Hello everyone. One of team 6762’s offseason projects was to learn how to implement vision for this season, and we are pretty close. We have a PixyCam v2 with servos running on a BeagleBone blue and are able to implement object tracking using python 3 (We did have to rewrite some of the code for it to work with Python 3).
Now, we are at the stage of transferring this knowledge to our FRC bot. Since the pixy has a pan/tilt servo, we want to get the pan and tilt info out of the pixy as well. We can do this on our BeagleBot, but are wondering if anyone here has recommendations as to how to go about this with the Rio. On the BeagleBot, we are using USB to connect to the camera.
Our options as I see it are:
We could use the BeagleBone (or a raspberry pi) to export the data to the Rio.
Connect the pixy directly to the Rio.
In either instance, which protocol would you recommend we use to connect to the data?
Network tables, or one of the serial protocols (I assume Analog is out because of the pan/tilt data)?
I have read through the various threads about the Pixy on CD but did not see any teams using python.
I think the easiest way to go about it would be networktables.

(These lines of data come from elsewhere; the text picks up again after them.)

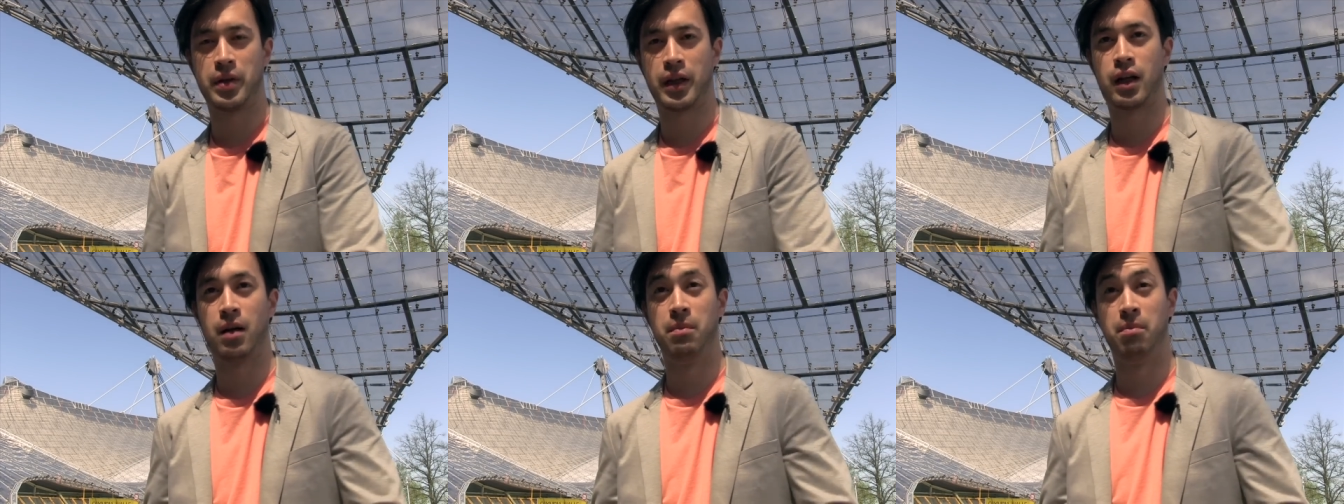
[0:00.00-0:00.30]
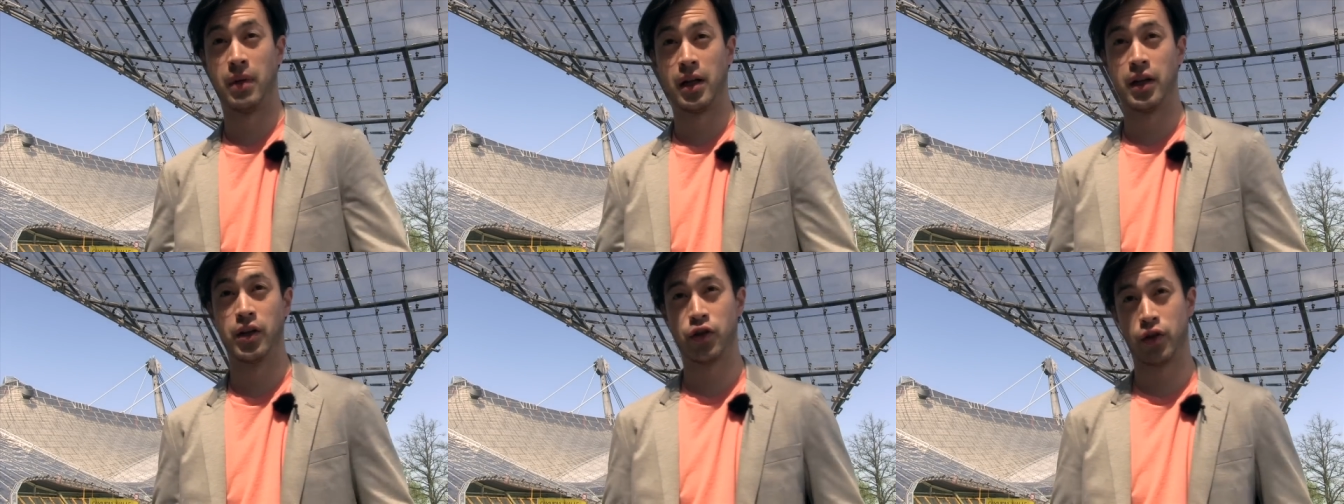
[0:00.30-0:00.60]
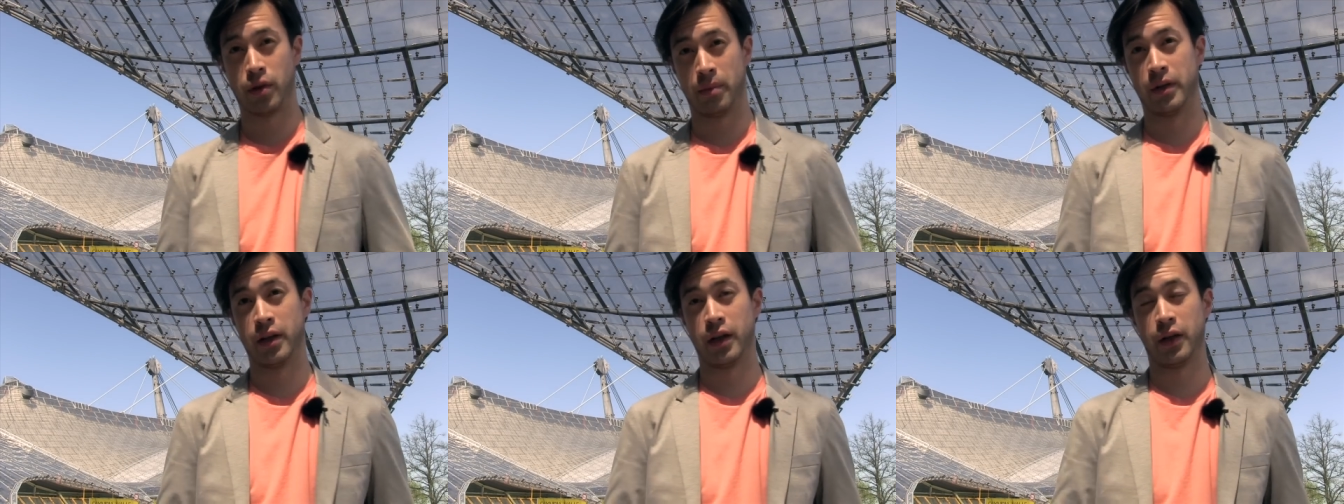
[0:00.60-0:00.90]
become
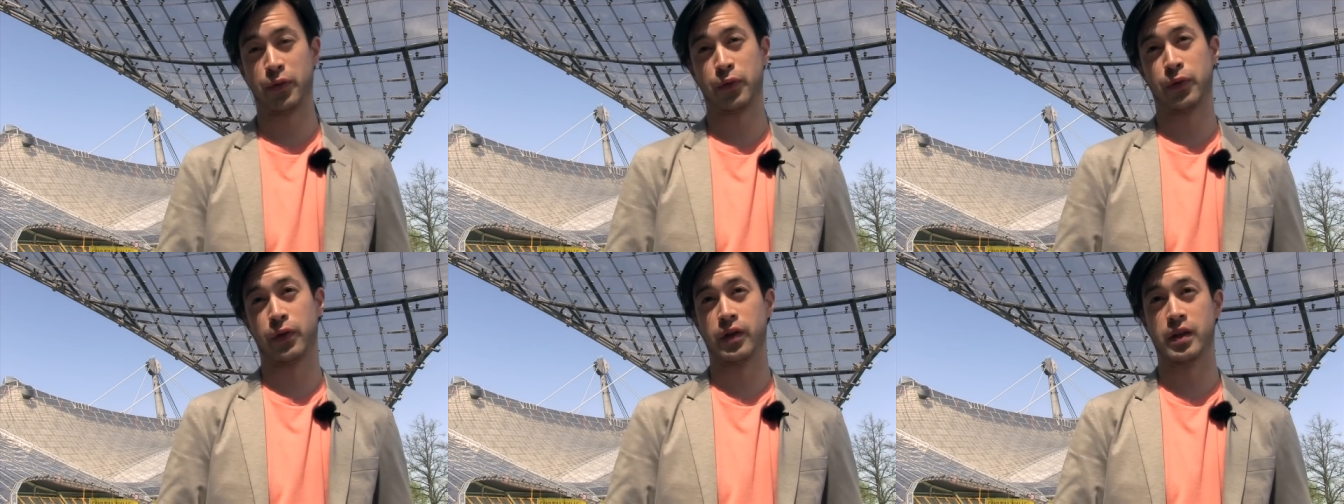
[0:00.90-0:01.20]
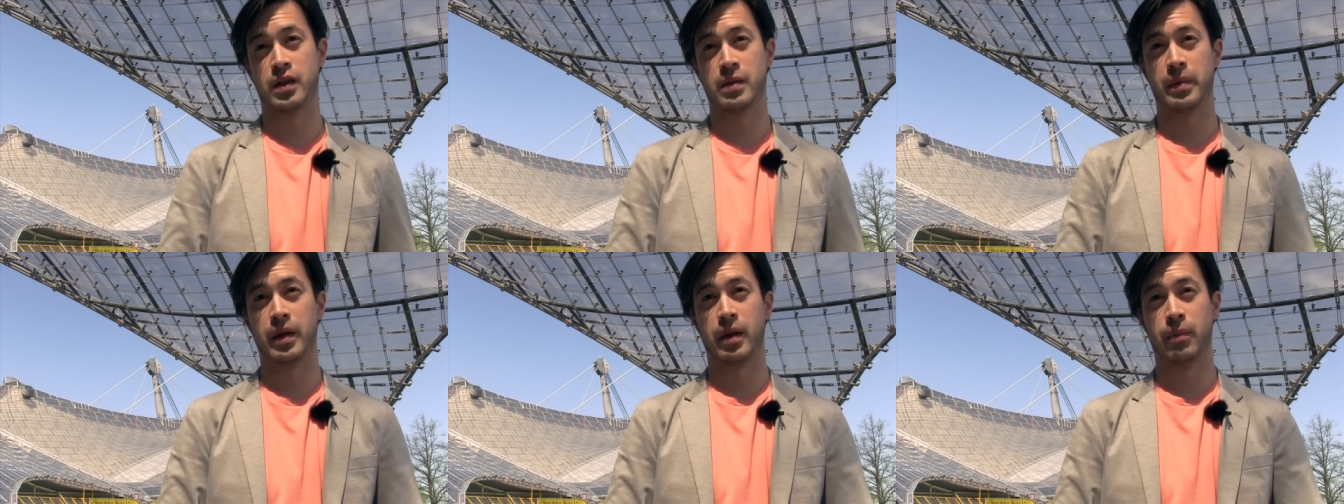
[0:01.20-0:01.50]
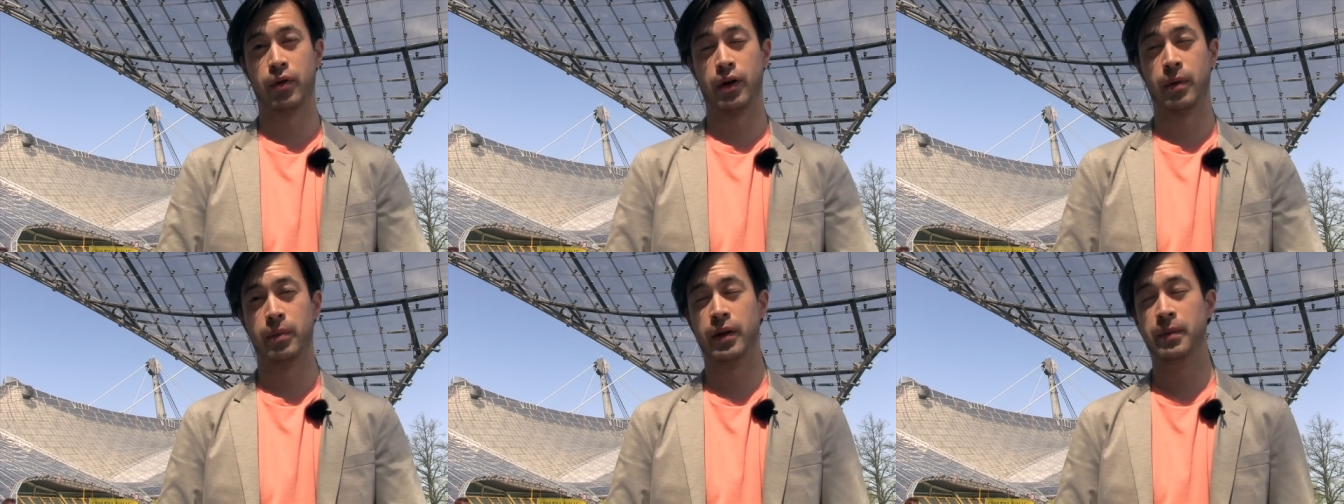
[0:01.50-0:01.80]
mainstream enough for it to be a
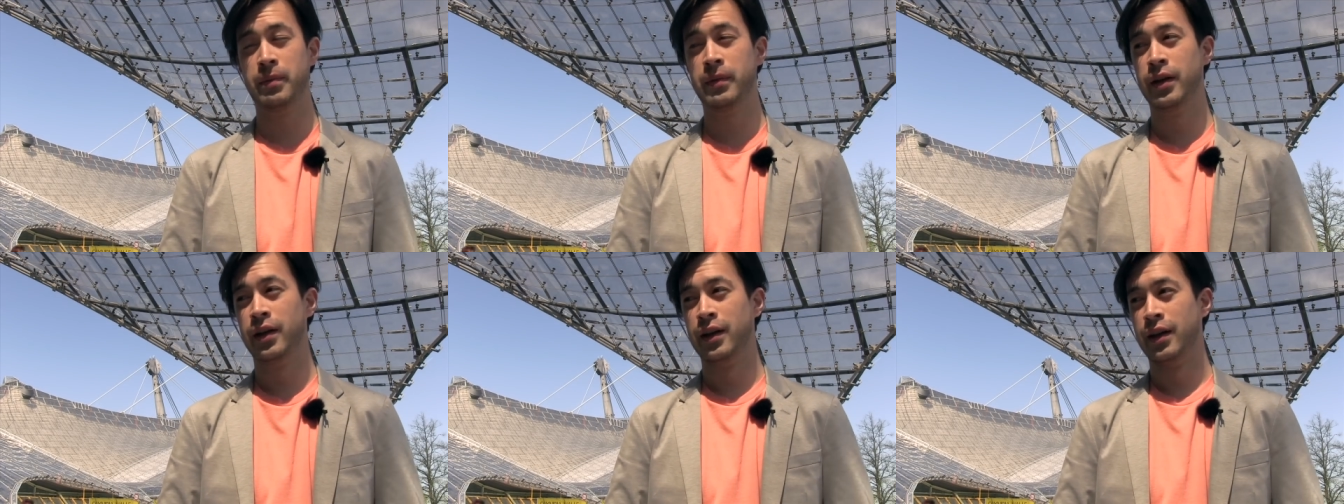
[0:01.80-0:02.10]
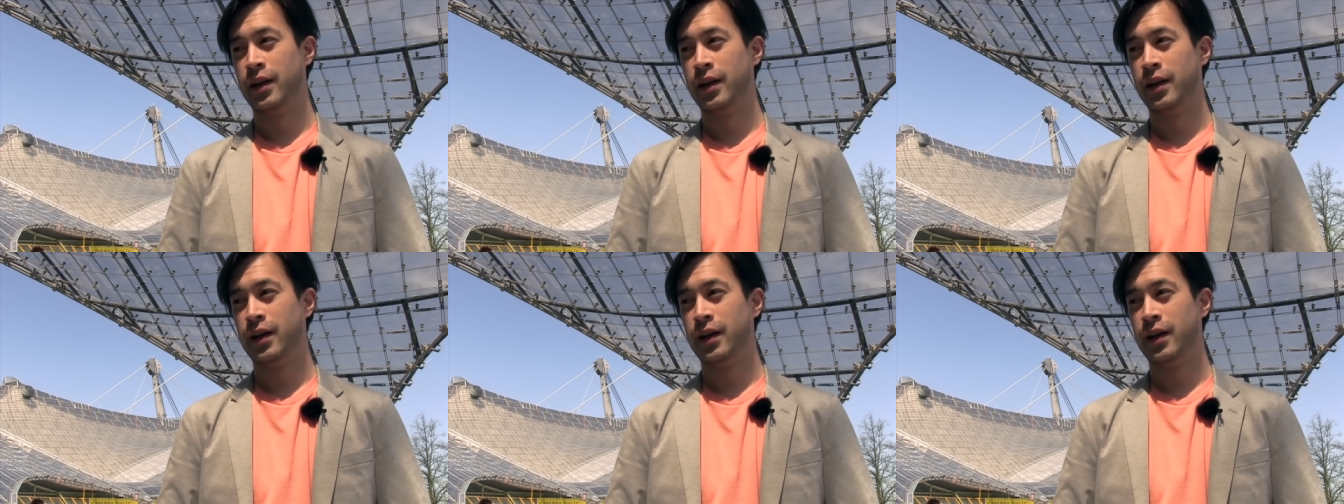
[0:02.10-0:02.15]
problem.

The RobotPy project has created pynetworktables which will let you communicate completely in python, and since the servo position of the Pixy won’t be changing very quickly, it should be more than fast enough.
For Option 1, definitely recommend using NetworkTables, it’s really easy to use/setup and allows you to use tools like shuffleboard and related things to do useful things with your data. Either a Pi or a Beagle would work.

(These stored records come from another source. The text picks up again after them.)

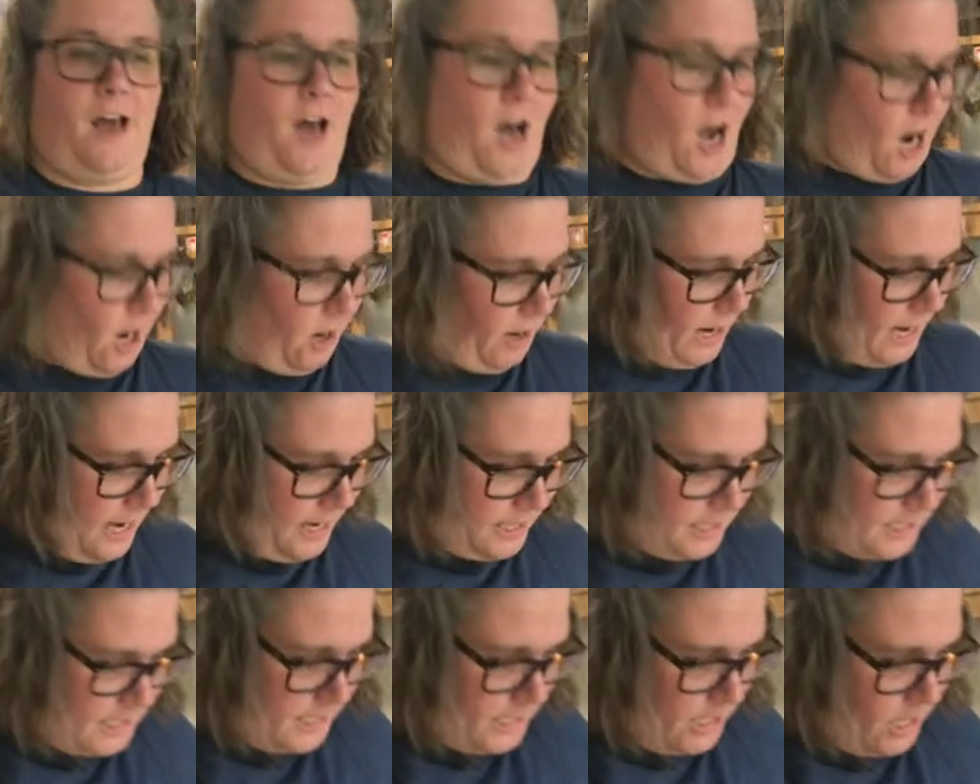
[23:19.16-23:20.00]
All
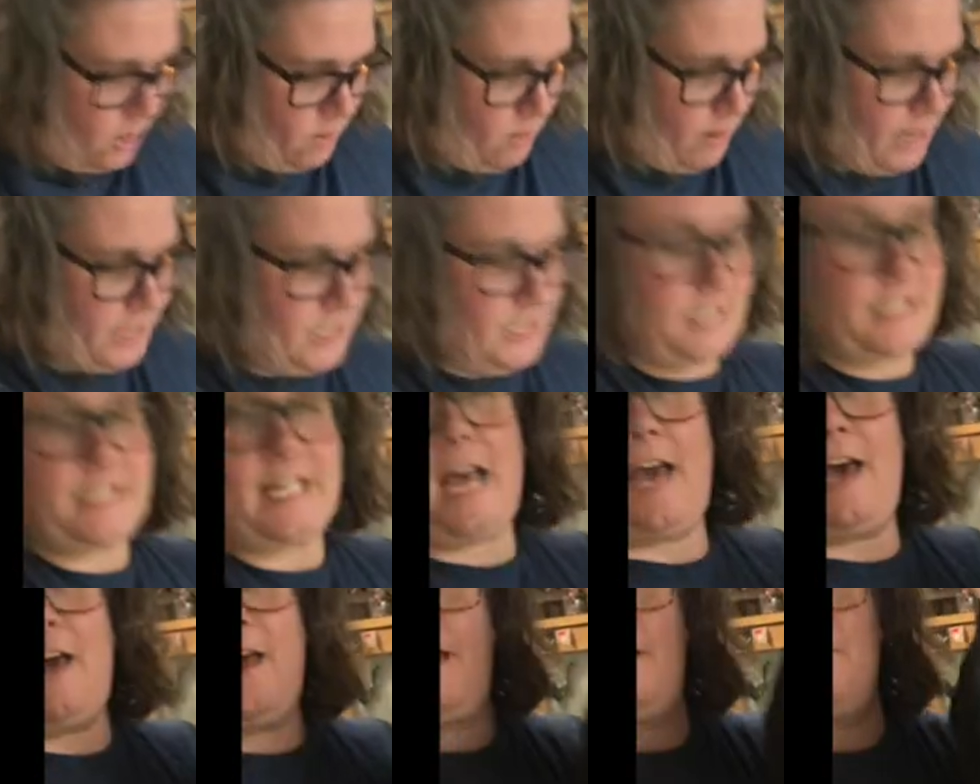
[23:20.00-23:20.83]
right, so I just
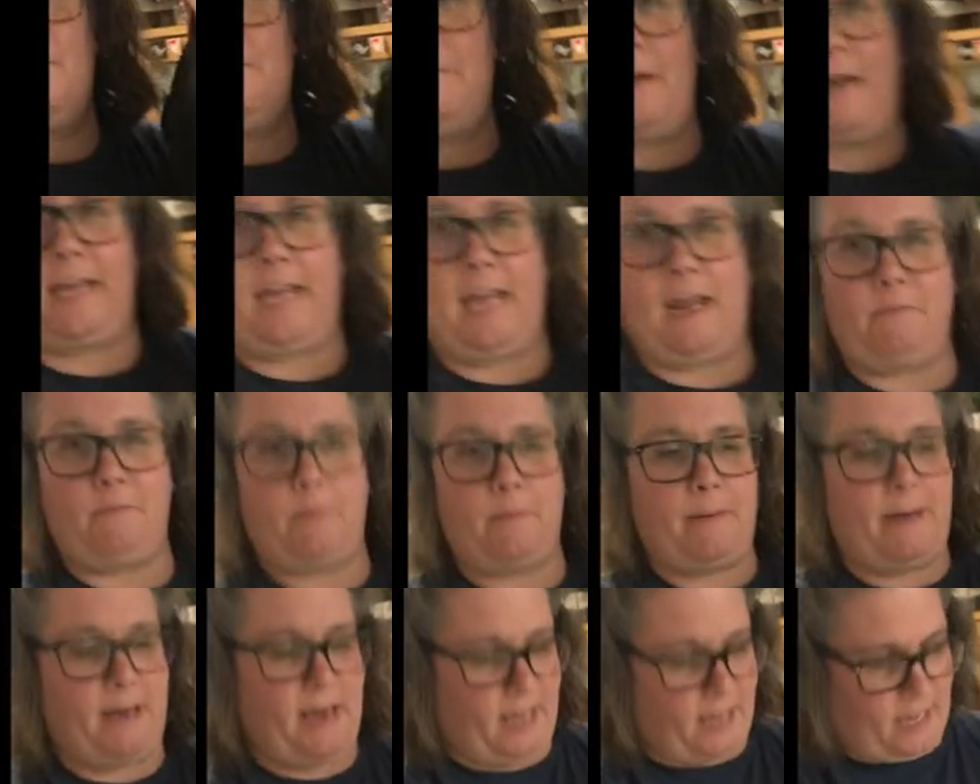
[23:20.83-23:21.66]
got my camera
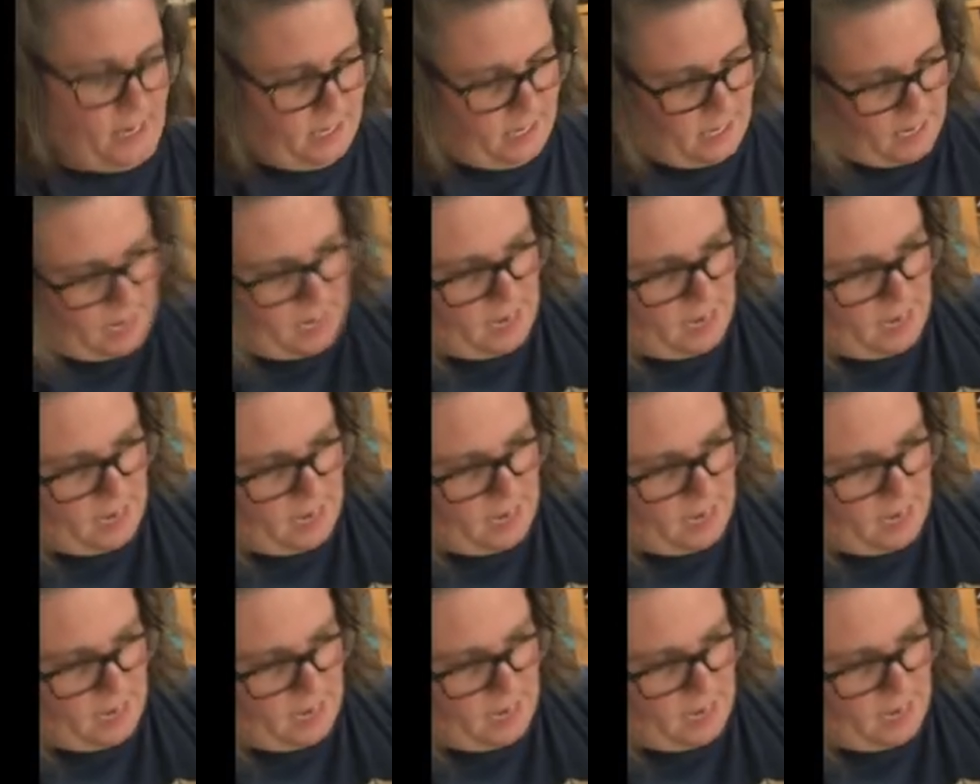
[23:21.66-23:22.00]
bag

For Option 2, you could definitely connect the pixy to the Rio. The hard part would be compiling the library you need for the RoboRIO. If you decide to go that route and can’t get the library built, file an issue at https://github.com/robotpy/roborio-packages/issues and we can probably build it for you and push it to the robotpy ipkg repo.
If you went this route on the RIO, if the pixy processing stuff is cpu-bound I’d recommend running it in a separate process, similar to how we run cscore processes.
… I’d probably lean towards Option 1 myself, as it forces you to separate your robot and vision logic.